• [TASK BRIEF] Could you transcribe the records below exactly, leaving out every picture?

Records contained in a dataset
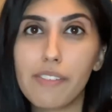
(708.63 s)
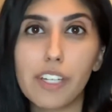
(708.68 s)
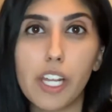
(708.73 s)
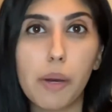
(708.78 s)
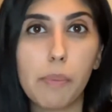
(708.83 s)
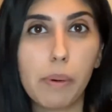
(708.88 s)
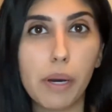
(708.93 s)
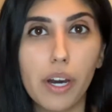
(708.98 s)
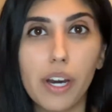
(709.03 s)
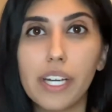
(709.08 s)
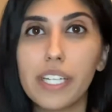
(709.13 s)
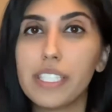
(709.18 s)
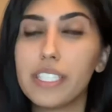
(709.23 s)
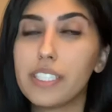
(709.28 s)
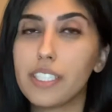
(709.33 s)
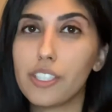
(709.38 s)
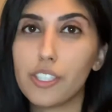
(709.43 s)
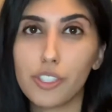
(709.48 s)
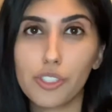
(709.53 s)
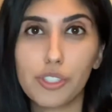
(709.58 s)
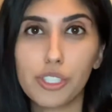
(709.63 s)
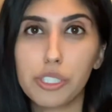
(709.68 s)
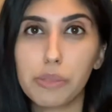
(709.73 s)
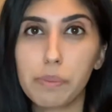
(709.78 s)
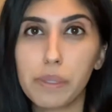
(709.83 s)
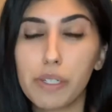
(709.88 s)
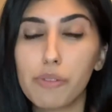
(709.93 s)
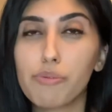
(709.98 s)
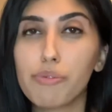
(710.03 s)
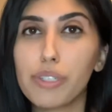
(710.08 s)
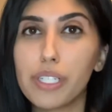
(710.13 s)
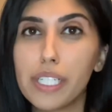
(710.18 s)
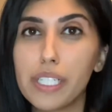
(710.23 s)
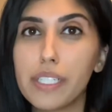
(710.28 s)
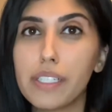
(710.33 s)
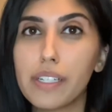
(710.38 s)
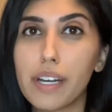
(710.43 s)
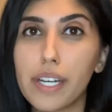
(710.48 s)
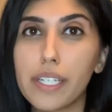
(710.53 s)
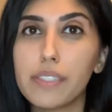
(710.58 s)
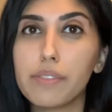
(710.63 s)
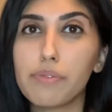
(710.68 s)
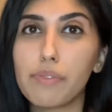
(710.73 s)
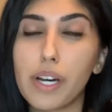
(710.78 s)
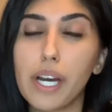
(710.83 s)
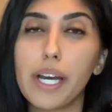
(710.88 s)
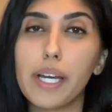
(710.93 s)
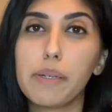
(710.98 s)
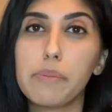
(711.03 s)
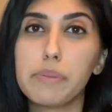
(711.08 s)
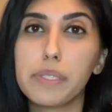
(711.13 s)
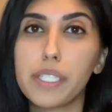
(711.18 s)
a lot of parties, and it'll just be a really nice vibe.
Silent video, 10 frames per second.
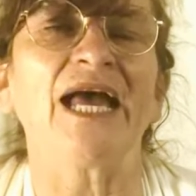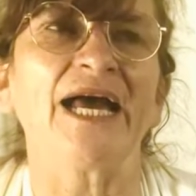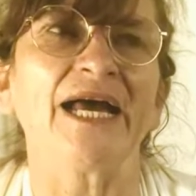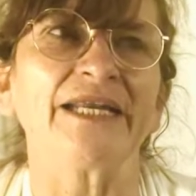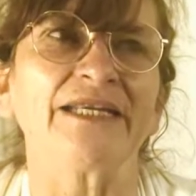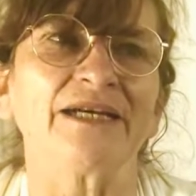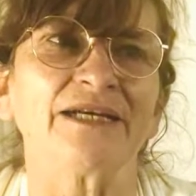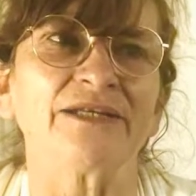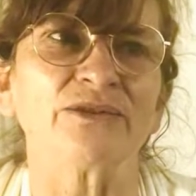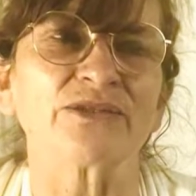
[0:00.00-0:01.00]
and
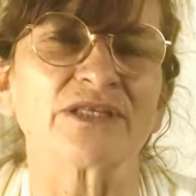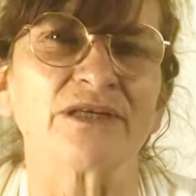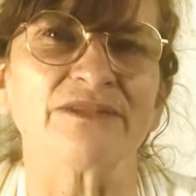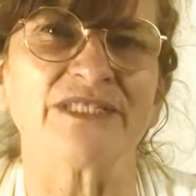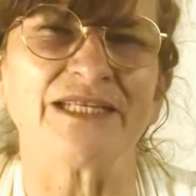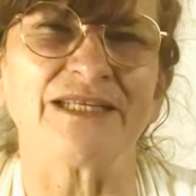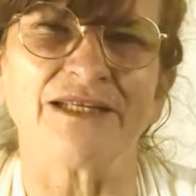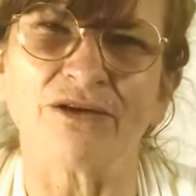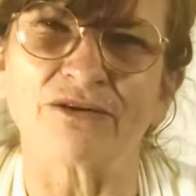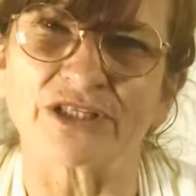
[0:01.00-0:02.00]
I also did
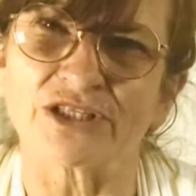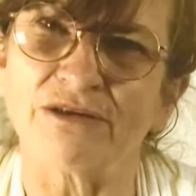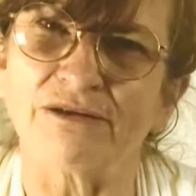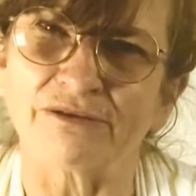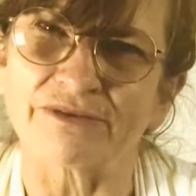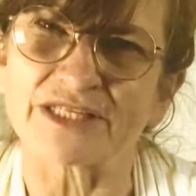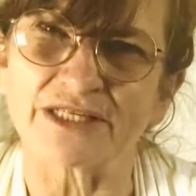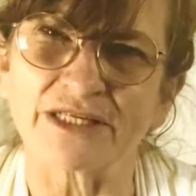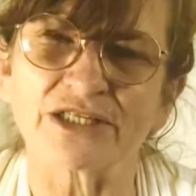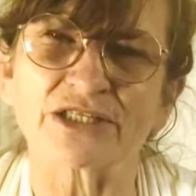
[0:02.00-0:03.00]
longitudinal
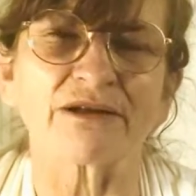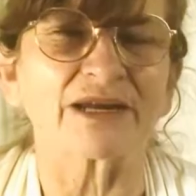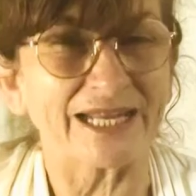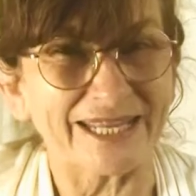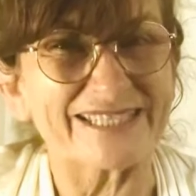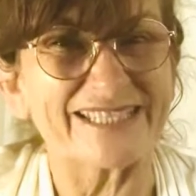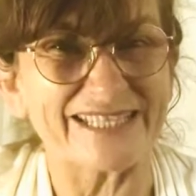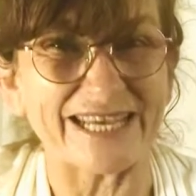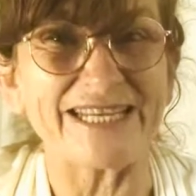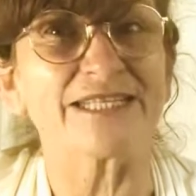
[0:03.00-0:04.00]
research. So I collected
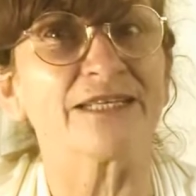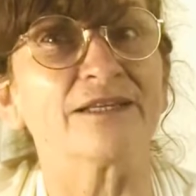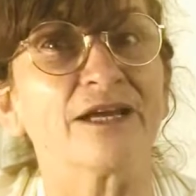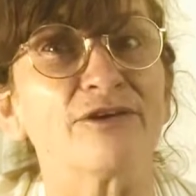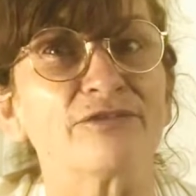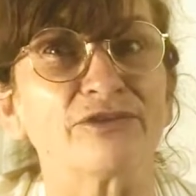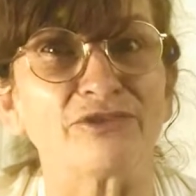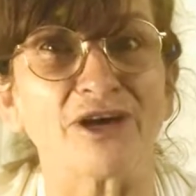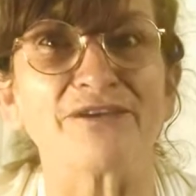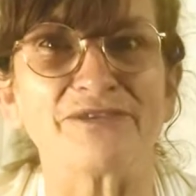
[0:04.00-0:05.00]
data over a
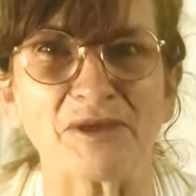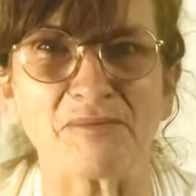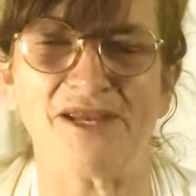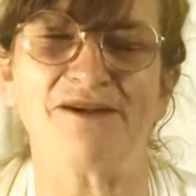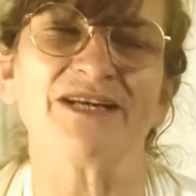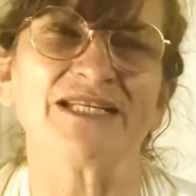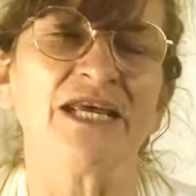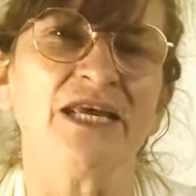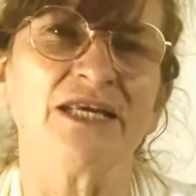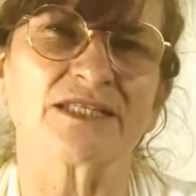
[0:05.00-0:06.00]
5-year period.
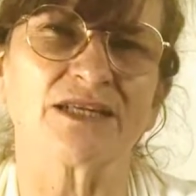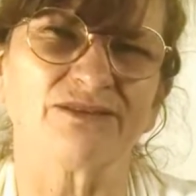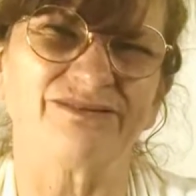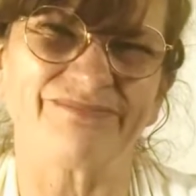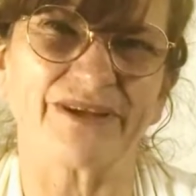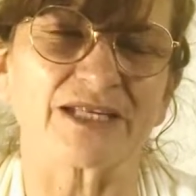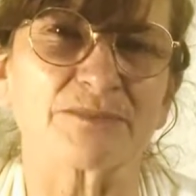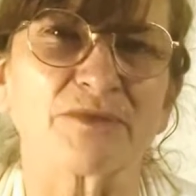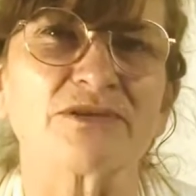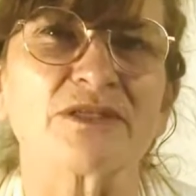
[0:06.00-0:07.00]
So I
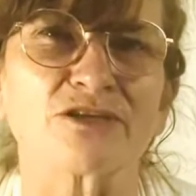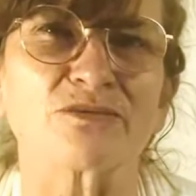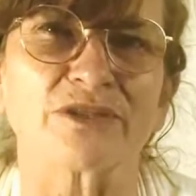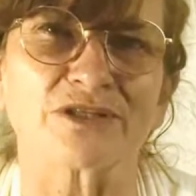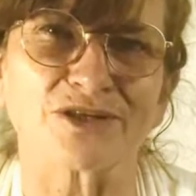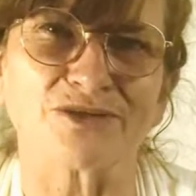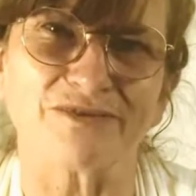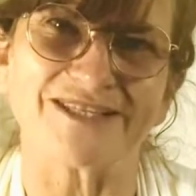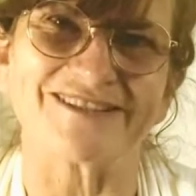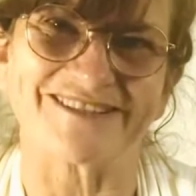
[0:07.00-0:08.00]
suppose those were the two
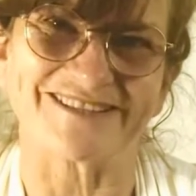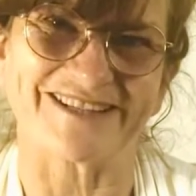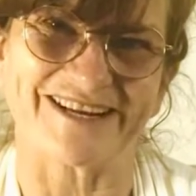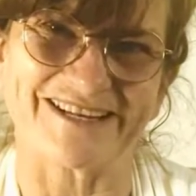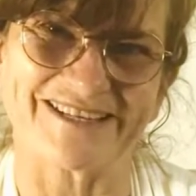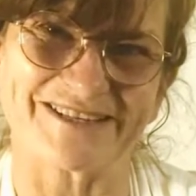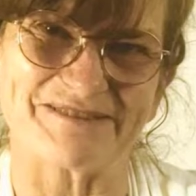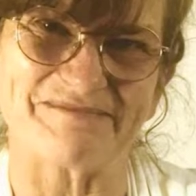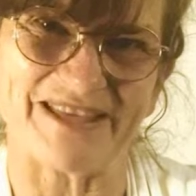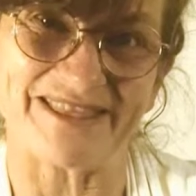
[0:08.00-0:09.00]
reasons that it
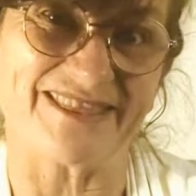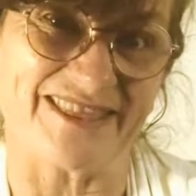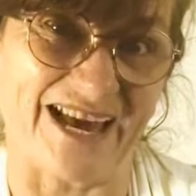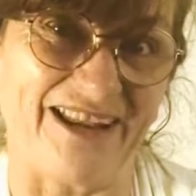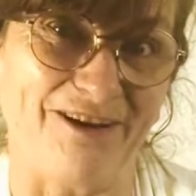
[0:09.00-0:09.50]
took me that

• [THE COMPLETED TASK]
(708.63 s)
(708.68 s)
(708.73 s)
(708.78 s)
(708.83 s)
(708.88 s)
(708.93 s)
(708.98 s)
(709.03 s)
(709.08 s)
(709.13 s)
(709.18 s)
(709.23 s)
(709.28 s)
(709.33 s)
(709.38 s)
(709.43 s)
(709.48 s)
(709.53 s)
(709.58 s)
(709.63 s)
(709.68 s)
(709.73 s)
(709.78 s)
(709.83 s)
(709.88 s)
(709.93 s)
(709.98 s)
(710.03 s)
(710.08 s)
(710.13 s)
(710.18 s)
(710.23 s)
(710.28 s)
(710.33 s)
(710.38 s)
(710.43 s)
(710.48 s)
(710.53 s)
(710.58 s)
(710.63 s)
(710.68 s)
(710.73 s)
(710.78 s)
(710.83 s)
(710.88 s)
(710.93 s)
(710.98 s)
(711.03 s)
(711.08 s)
(711.13 s)
(711.18 s)
a lot of parties, and it'll just be a really nice vibe.
Silent video, 10 frames per second.
[0:00.00-0:01.00]
and
[0:01.00-0:02.00]
I also did
[0:02.00-0:03.00]
longitudinal
[0:03.00-0:04.00]
research. So I collected
[0:04.00-0:05.00]
data over a
[0:05.00-0:06.00]
5-year period.
[0:06.00-0:07.00]
So I
[0:07.00-0:08.00]
suppose those were the two
[0:08.00-0:09.00]
reasons that it
[0:09.00-0:09.50]
took me that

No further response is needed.